Breed, Sex and Age as Risk Factors for Various Diseases in Dogs
World Small Animal Veterinary Association World Congress Proceedings, 2010
Åke A. Hedhammar, DVM, PhD, DECVIM-CA
SLU, Uppsala, Sweden


This paper is aimed to review studies on breed, sex and age as risk factors for various diseases and to outline how such information can be used in every day practice, as well as for research on aetiology. Understanding patterns of disease in animal populations is a necessary underpinning of health promotion and disease prevention strategies.1 The presentation will review information from the literature with a focus on population based studies from an insurance data base at Agria Animal Insurance which has been used for a series of published papers,1-5 as well as for development of a resource for breed clubs and breeders (Agria Dog Breed Profiles) in their work on breed specific strategies to handle health issues within their breed.
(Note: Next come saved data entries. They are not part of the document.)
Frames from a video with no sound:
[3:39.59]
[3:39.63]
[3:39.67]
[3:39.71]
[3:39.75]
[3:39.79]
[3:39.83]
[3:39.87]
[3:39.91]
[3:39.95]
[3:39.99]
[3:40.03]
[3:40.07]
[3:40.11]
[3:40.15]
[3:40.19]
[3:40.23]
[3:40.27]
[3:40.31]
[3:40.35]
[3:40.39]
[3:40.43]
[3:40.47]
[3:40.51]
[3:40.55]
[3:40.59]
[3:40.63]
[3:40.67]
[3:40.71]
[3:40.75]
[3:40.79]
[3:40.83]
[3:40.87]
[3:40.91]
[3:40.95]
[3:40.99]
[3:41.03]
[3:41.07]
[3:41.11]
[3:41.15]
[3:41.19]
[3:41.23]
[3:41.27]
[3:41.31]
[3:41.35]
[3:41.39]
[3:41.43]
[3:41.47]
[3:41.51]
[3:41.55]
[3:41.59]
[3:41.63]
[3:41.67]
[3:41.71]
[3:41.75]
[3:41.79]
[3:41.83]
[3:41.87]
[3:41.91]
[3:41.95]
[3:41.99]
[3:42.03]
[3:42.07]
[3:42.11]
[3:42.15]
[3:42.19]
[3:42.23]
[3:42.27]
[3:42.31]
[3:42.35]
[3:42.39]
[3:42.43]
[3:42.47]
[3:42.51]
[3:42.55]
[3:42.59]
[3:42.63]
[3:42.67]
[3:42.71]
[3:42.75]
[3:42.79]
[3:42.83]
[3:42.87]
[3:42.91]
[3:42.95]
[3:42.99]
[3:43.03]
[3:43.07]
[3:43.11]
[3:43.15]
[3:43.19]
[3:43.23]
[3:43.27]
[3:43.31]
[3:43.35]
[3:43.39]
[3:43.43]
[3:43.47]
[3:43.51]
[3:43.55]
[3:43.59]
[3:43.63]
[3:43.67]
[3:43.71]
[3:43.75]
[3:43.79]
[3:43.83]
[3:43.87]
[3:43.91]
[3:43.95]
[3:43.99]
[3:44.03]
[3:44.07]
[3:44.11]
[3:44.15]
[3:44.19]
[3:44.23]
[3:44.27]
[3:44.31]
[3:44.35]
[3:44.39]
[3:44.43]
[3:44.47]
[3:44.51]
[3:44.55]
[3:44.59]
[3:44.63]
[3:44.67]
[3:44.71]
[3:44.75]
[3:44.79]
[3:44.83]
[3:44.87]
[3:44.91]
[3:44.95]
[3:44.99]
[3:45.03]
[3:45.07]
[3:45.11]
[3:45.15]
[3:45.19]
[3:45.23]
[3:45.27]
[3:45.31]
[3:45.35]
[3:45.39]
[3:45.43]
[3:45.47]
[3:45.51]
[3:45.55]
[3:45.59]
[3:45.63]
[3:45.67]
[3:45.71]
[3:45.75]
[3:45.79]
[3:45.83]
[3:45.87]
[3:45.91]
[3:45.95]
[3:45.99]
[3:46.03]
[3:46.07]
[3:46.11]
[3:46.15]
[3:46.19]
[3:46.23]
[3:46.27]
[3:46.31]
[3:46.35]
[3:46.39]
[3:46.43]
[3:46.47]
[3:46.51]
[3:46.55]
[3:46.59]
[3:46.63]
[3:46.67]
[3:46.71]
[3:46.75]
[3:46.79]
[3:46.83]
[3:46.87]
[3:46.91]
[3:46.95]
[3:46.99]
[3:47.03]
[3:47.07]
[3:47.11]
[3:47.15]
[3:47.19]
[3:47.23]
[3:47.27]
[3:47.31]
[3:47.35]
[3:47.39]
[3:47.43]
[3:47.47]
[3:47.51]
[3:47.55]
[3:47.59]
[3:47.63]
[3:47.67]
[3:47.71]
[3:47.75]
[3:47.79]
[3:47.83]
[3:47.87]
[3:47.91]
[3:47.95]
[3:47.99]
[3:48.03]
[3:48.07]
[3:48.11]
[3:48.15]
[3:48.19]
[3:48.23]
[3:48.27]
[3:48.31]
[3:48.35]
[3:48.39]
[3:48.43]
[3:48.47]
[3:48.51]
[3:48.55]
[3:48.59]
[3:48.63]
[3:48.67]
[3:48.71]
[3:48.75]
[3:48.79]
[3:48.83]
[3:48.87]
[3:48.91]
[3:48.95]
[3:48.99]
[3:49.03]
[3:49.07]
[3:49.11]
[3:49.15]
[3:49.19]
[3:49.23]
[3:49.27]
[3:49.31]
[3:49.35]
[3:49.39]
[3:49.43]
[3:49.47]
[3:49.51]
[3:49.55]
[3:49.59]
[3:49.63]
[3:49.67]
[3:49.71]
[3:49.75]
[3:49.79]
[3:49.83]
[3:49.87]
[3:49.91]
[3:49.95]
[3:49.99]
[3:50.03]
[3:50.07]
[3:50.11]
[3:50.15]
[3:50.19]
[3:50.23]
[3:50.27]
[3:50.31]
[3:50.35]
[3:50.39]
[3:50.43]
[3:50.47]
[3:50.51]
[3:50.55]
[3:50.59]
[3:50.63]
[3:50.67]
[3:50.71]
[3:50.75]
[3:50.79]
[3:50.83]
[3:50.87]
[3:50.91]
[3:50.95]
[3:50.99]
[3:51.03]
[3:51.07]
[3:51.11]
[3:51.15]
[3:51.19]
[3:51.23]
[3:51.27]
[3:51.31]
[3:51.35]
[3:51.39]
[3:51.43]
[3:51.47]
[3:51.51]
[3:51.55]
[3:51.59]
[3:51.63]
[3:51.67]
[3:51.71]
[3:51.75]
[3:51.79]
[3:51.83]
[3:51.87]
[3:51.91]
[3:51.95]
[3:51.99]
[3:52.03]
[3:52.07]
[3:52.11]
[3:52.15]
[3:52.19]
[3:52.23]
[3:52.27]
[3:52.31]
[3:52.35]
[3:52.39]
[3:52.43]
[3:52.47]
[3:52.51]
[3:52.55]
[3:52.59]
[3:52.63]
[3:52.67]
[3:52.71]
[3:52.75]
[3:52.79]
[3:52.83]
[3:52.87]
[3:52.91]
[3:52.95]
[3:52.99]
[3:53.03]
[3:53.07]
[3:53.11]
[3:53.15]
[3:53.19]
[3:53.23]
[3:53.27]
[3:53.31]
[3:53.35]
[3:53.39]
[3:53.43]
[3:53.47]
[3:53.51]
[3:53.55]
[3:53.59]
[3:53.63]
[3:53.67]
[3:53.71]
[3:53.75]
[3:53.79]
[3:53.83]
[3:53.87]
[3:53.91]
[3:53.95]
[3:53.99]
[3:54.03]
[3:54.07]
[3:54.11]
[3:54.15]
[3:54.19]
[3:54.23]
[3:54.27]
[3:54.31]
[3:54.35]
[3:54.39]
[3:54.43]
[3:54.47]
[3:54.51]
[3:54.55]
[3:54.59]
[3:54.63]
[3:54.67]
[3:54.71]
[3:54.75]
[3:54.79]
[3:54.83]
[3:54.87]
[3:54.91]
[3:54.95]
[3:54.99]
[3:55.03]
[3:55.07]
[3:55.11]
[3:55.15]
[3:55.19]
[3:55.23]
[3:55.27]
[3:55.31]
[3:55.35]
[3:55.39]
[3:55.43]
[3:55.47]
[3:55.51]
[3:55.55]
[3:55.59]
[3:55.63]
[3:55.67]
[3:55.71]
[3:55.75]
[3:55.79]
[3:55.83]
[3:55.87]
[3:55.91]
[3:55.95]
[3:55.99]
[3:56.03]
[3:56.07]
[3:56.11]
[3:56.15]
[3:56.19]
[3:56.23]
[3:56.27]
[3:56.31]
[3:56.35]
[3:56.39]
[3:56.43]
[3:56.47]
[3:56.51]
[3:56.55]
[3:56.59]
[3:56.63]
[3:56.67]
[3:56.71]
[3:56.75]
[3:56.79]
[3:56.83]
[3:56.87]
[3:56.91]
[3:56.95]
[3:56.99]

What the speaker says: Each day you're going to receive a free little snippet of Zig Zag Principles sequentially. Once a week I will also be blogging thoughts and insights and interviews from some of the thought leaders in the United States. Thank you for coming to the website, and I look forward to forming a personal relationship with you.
Daily, in small animal practice we see breed predilections for many diagnoses in almost all organ systems, presumably indicating a genetic predisposition. Also gender differences in disease occurrence are common, for obvious reasons related to hormonal effects and differences in reproductive organs. Age predilections by aetiology (congenital and developmental versus degenerative and neoplastic) are well-accepted, although not necessarily well-quantified in small animal practice. Understanding the risk of disease based on host factors such as age, gender and breed is an integral part of generating diagnostic hypotheses. However, if our risk assessments aren't based on valid evidence, there is a possibility that we are misled in our clinical duties by impressions based on popular theories, personal experience and/or special circumstances. In the human medical field, research has shown that anecdotal evidence and clinician memory often result in biased estimates. Unfortunately, sources of population-based information on incidence of disease and death in companion animals have historically been rather scarce.
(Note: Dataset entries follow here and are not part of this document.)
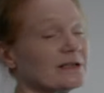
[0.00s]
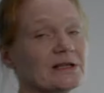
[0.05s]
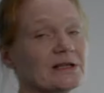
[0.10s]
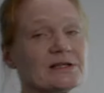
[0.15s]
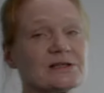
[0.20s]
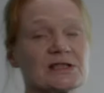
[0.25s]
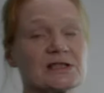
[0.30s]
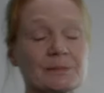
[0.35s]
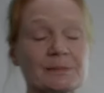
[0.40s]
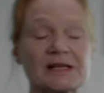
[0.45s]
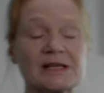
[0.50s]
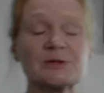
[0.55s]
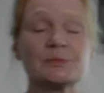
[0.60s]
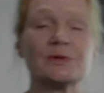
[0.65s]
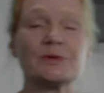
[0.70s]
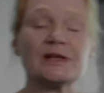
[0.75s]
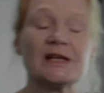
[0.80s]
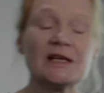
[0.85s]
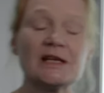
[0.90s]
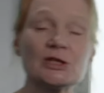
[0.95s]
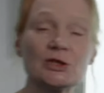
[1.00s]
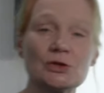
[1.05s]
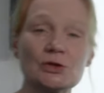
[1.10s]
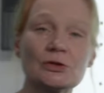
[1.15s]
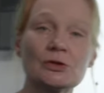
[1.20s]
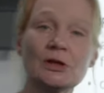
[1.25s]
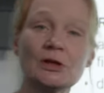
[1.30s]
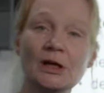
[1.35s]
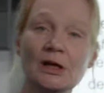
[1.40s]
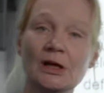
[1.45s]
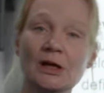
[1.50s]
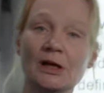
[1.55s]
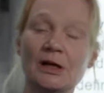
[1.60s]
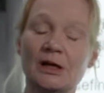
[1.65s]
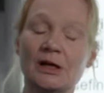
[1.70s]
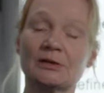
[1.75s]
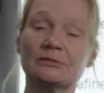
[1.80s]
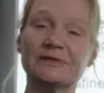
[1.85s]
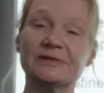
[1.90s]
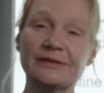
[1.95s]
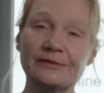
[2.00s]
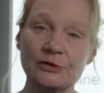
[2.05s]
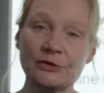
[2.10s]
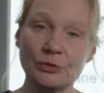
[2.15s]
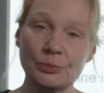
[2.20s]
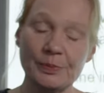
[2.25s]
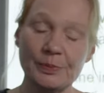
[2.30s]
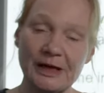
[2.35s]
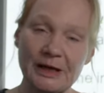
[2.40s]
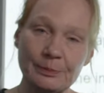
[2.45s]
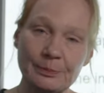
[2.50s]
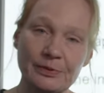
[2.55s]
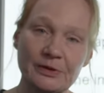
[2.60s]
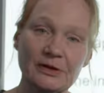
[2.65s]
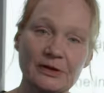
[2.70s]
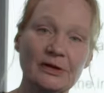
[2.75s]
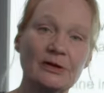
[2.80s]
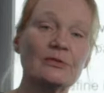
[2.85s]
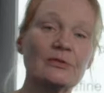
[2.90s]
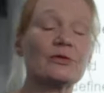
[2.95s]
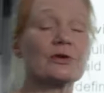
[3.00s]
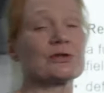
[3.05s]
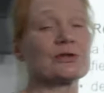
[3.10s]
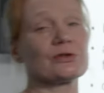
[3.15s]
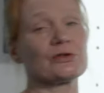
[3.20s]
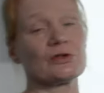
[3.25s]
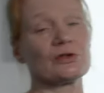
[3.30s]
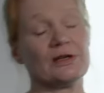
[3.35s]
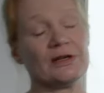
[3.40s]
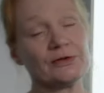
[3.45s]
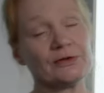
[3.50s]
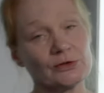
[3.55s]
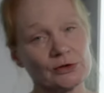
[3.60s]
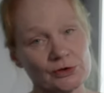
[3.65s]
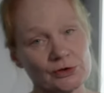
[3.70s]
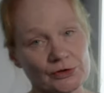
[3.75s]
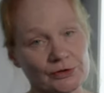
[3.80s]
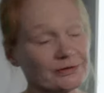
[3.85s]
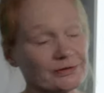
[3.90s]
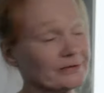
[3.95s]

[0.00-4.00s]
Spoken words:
then some explanation, a review paper versus a literature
In addition to the need for well-quantified information to support evidence-based practice, understanding risk factors can inform research elucidating the aetiology of specific conditions. Comparing similarities and differences in the pattern of disease across species, breeds, ages, genders, etc. can suggest theories about aetiologies and inform causal reasoning about contributions of--for example, genotype, phenotype or physiology, conformation, use or temperament--to disease occurrence.1

Breed Predisposition

Health problems in pedigree dogs, recently highlighted in media worldwide have been extensively reviewed (,, and have prompted an increased focus by veterinarians, geneticists and ethicists on several issues related to breed predispositions for canine diseases.6-8 As a complement to listing and classification of disorders known to/accepted as affecting dogs of various breeds, valid estimates of their occurrence have been requested by those trying to elucidate the extent of problems in purebred dogs. The need for statistically significant and robust prevalence data of inherited disorders was listed as the key research need by everyone who addressed the topic. The lack of quantification of the occurrence of disease over time precludes our knowing whether and to what extent breed specific diseases are increasing in the population.
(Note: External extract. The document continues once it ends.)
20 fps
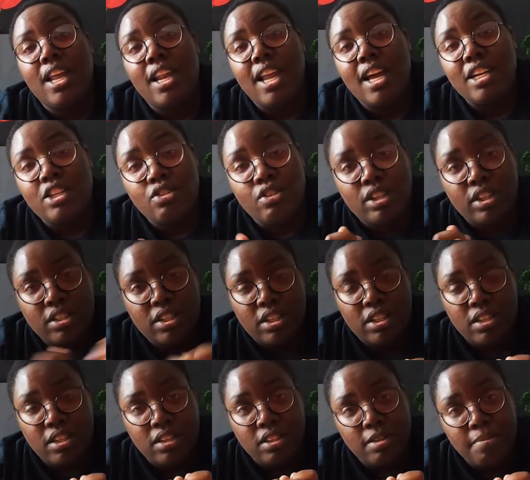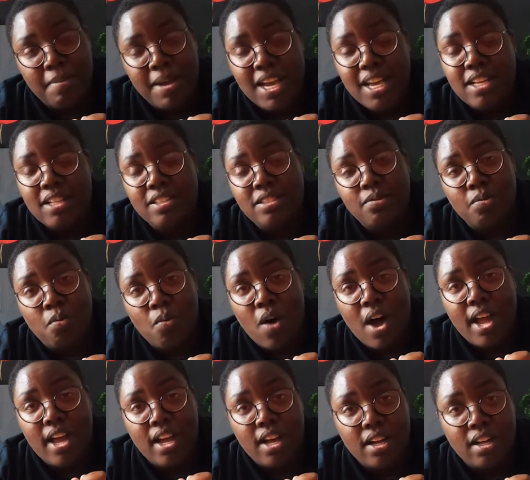electrics, the mains
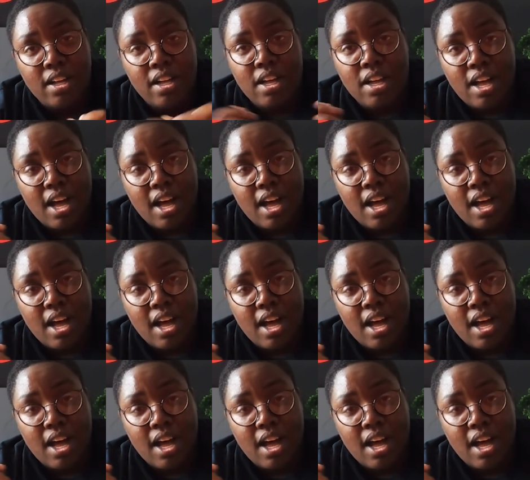wire,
Despite excellent sources on reported breed predispositions and the proven, indicated or presumed inheritance for canine disease by organ system and by breed9, and,, it is only recently that population-based estimates of the prevalences of various canine disorders have been compiled. The veterinary profession is strongly involved in screening programs for only a fraction of those listed and if statistics are not linked to the population-at-risk, the true occurrence/commonness of even these entities is difficult to estimate.

The most obvious breed predispositions are those more or less formally named accordingly, for example, Bedlington terrier hepatitis, Collie eye anomaly, Dalmatian leukodystrophy, German shepherd dog pyoderma, Pug encephalitis, Schnauzer comedo syndrome, Scotty cramp, Shar pei fever, and Westie armadillo syndrome. Only for the two first mentioned do we have indications of the prevalence, based on reports from molecular genetics laboratories and national registries of ophthalmology screening programs, respectively. Dermatomyositis in collies, canine leucocyte adhesion deficiency in Irish setters and lethal acrodermatitis in bull terriers, as well as many metabolic and storage diseases, have been strongly linked to one or a few related breeds, but, again, evidence is lacking on the true prevalence. In clinical practice, these conditions are recognised by their more or less pathognomic clinical features.

For clinical entities like cataracts, dwarfism, diabetes mellitus, epilepsy, familial nephropathies and PRA, several breeds either are affected by the same specific aetiology or different variants with similar clinical and diagnostic features. It is the responsibility of the profession to assist in quantification of specific diseases, making it possible to formulate breed specific advice on how to handle health problems. However, it can be a challenge for veterinarians in practice to sort out and differentiate sub-classifications of, for example, some of the conditions listed above. Whereas research on molecular genetics and disease mechanisms demand valid, well-specified diagnoses, it may not always be in the best interest of the client or the pet to perform the level of diagnostic work-up required to confirm a specific diagnosis. In addition, diagnostic validity may suffer if we are heavily influenced by presumed predilection and apply specific diagnoses in the absence of diagnostic confirmation.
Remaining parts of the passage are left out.